THE TASK – Write out again the entries from the first line to the line that includes "[1:27.87-1:28.17]", keeping both of those lines.

GIVEN DATA –
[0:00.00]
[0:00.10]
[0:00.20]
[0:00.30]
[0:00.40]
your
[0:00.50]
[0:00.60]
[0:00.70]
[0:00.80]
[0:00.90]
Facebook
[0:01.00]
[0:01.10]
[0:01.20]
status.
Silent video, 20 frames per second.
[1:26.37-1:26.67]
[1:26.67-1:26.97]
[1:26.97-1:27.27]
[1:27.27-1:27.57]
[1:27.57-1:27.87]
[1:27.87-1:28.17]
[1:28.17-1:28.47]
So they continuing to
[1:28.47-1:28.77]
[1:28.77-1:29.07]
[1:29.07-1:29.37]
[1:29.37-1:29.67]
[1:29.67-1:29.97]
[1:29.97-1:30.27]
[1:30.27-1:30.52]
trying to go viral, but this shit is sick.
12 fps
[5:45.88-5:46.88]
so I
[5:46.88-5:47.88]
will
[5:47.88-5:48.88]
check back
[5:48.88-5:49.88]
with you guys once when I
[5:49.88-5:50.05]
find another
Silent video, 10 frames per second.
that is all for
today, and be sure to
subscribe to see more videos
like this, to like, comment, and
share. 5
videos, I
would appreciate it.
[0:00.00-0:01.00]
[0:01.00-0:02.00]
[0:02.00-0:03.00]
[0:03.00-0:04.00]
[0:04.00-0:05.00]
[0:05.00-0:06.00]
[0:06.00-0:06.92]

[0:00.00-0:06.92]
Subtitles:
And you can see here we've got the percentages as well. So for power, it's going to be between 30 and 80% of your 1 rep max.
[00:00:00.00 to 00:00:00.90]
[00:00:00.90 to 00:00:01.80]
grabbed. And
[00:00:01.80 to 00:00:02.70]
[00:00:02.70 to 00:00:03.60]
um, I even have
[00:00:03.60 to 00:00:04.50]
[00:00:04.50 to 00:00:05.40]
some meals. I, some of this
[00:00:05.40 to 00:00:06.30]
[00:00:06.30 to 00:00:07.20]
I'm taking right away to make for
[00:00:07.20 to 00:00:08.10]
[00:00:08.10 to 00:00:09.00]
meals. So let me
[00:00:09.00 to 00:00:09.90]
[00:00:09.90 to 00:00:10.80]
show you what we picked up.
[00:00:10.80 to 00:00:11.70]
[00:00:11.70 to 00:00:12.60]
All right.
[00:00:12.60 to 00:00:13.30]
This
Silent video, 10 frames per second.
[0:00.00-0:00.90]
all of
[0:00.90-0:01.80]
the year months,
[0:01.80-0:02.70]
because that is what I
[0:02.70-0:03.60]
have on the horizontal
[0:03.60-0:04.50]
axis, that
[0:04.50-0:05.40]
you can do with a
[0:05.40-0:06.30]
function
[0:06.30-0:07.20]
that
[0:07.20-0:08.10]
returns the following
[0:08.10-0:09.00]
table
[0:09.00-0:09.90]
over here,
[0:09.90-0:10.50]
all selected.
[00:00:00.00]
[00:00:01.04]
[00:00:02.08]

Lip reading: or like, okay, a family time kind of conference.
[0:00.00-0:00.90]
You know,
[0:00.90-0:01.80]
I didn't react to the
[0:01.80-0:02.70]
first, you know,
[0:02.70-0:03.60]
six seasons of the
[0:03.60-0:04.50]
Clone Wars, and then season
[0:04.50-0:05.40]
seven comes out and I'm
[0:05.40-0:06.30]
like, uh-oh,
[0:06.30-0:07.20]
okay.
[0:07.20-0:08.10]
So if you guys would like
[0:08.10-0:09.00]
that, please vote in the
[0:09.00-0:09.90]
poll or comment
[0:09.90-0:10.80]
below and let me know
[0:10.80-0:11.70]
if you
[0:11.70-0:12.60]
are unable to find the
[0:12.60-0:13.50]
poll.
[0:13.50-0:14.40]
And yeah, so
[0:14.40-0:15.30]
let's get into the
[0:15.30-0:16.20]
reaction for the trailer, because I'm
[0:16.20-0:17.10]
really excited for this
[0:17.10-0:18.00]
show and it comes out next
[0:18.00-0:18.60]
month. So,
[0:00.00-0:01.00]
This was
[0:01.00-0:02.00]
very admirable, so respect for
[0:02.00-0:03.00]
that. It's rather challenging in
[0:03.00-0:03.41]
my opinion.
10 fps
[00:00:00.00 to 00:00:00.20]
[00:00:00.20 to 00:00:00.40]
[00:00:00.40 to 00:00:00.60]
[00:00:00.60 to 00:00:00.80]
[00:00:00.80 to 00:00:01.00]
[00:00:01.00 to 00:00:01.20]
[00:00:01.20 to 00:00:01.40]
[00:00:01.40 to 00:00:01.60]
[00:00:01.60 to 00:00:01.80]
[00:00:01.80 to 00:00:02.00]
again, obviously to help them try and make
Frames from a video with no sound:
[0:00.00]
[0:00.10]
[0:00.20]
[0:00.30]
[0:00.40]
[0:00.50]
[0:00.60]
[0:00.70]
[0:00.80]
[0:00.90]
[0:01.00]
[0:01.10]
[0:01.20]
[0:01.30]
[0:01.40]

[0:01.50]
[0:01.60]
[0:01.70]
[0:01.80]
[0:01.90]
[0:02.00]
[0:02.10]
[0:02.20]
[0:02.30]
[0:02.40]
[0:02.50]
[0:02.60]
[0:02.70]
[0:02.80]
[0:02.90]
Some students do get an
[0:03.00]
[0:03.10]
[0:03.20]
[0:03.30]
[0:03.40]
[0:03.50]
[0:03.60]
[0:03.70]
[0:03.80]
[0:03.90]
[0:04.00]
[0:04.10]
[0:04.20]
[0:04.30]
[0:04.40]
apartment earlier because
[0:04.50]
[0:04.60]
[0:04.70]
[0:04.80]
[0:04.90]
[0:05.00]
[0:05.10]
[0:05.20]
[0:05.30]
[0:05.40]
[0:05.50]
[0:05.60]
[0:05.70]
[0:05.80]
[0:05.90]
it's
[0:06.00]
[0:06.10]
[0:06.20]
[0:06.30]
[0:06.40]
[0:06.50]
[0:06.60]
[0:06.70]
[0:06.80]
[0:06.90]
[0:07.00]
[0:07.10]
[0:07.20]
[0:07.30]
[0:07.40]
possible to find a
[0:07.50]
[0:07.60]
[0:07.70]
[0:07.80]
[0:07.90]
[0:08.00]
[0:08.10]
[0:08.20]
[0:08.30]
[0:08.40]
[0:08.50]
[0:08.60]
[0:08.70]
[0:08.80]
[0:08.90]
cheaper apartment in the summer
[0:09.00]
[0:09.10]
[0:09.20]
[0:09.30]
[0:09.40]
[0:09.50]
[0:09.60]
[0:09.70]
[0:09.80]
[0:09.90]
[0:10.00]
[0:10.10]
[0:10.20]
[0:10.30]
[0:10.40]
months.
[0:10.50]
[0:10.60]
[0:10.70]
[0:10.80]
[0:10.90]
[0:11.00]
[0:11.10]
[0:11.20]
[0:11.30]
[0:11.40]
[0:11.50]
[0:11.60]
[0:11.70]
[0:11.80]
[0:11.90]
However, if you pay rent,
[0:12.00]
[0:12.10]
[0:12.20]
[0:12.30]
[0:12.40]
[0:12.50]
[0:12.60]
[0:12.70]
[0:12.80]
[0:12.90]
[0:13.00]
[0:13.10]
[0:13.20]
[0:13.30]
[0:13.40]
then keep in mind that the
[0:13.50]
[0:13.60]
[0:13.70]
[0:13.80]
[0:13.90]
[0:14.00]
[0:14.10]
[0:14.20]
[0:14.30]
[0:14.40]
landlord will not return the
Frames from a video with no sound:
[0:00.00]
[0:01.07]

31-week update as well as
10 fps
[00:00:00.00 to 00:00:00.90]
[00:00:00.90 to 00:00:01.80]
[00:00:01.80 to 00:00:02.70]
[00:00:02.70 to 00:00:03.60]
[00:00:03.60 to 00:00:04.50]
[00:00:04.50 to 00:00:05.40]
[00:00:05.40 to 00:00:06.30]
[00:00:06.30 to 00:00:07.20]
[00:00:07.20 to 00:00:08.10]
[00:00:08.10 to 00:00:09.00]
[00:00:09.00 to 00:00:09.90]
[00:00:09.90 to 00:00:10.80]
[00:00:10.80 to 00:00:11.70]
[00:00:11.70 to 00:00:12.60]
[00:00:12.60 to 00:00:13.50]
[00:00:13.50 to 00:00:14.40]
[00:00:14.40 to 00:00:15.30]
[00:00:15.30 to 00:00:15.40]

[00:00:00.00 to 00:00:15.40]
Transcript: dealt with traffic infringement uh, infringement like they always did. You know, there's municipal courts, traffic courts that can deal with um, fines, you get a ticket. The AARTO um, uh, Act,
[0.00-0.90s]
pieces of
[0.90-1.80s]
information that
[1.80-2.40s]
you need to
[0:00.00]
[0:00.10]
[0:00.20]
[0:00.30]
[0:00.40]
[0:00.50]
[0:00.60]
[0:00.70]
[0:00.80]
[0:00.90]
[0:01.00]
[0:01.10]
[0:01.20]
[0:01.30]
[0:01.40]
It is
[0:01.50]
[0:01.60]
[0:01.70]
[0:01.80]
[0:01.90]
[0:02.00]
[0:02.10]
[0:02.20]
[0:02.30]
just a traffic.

ANSWER –
[0:00.00]
[0:00.10]
[0:00.20]
[0:00.30]
[0:00.40]
your
[0:00.50]
[0:00.60]
[0:00.70]
[0:00.80]
[0:00.90]
Facebook
[0:01.00]
[0:01.10]
[0:01.20]
status.
Silent video, 20 frames per second.
[1:26.37-1:26.67]
[1:26.67-1:26.97]
[1:26.97-1:27.27]
[1:27.27-1:27.57]
[1:27.57-1:27.87]
[1:27.87-1:28.17]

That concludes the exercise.